The USDA says American adults don’t get enough of seven essential nutrients. Potassium is a key one. Studies show that potassium can help keep blood pressure healthy. Potassium also supports fertility and muscle and nerve function. But while potassium is in lots of foods naturally — like milk, potatoes, sweet potatoes, legumes, avocados, and bananas — many Americans still aren’t getting enough.

Magnesium: Prevent Disease

Low magnesium levels have been linked with health problems like osteoporosis, high blood pressure, diabetes, muscle cramps, and heart disease. Some people, such as the elderly, people with stomach or intestinal problems, or those who regularly drink alcohol, are at risk for having low magnesium levels. So eat your spinach — and your beans, peas, whole grains, and nuts (especially almonds). They could do a lot for your health.
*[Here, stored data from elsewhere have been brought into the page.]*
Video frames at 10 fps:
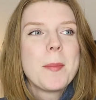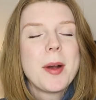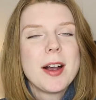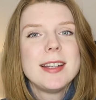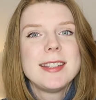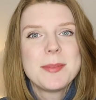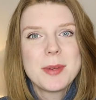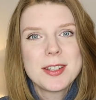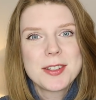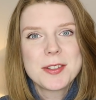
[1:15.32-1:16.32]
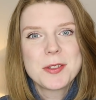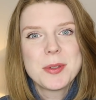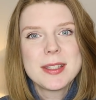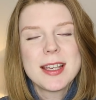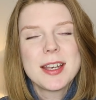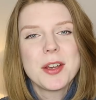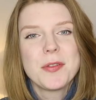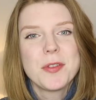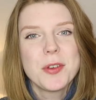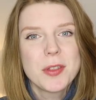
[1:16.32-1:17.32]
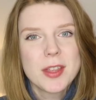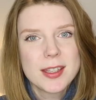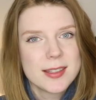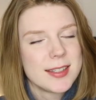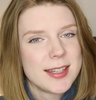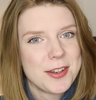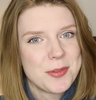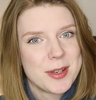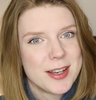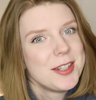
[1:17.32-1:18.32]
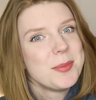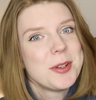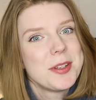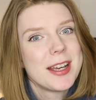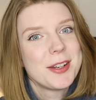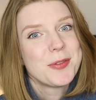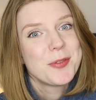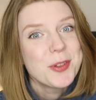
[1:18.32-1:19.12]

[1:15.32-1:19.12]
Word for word: But I did manage to squeeze in a few things to take on my honeymoon and a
Vitamin A: Up Your Beta-Carotene

There are two types of vitamin A: retinol and carotenoids, like beta-carotene. Beta-carotene is a carotenoid found in many orange and yellow foods — like sweet potatoes, carrots, and winter squash — as well as spinach and broccoli. Vitamin A is key in supporting good vision, healthy immunity, and tissue growth.

Vitamin D: Strong Heart and Mind

Vitamin D is important in the development of healthy bones, muscles, and nerve fibers as well as a strong immune system. Though our bodies can make it by exposure to sunlight, experts recommend getting vitamin D in other ways. A few foods naturally contain D, such as fatty fish such as salmon and mackerel, mushrooms, liver, cheese, and egg yolks do. Milk, some brands of orange juice, and many cereals are fortified with vitamin D.

Calcium: More Than Strong Bones

You probably know that calcium is good for teeth and bones. But that’s not all. Calcium helps maintain muscle function and heart rhythm. It might even help prevent high blood pressure. Dairy is a good source, but foods like salmon, kale, and broccoli are too. One tip: Without enough vitamin D, your body can’t absorb the calcium you take in.

Vitamin C: Immunity Booster?

Can vitamin C prevent the common cold? Maybe not. But some studies suggest it can shorten the duration of symptoms. This vitamin, found in many fruits and vegetables, has other benefits, too. It boosts the growth of bone and tissue. As an antioxidant, it might also help protect cells from damage.

Fiber: Bulk Up

Fiber from grains, beans, and produce has loads of health benefits. It helps lower cholesterol and improve bowel regularity. It might lower the risk of heart disease, diabetes, and some cancers. And it’s great for people trying to lose a few pounds. High-fiber foods are often filling and low in calories. Fiber supplements may, however, decrease the absorption of medications and supplements if they are taken at the same time.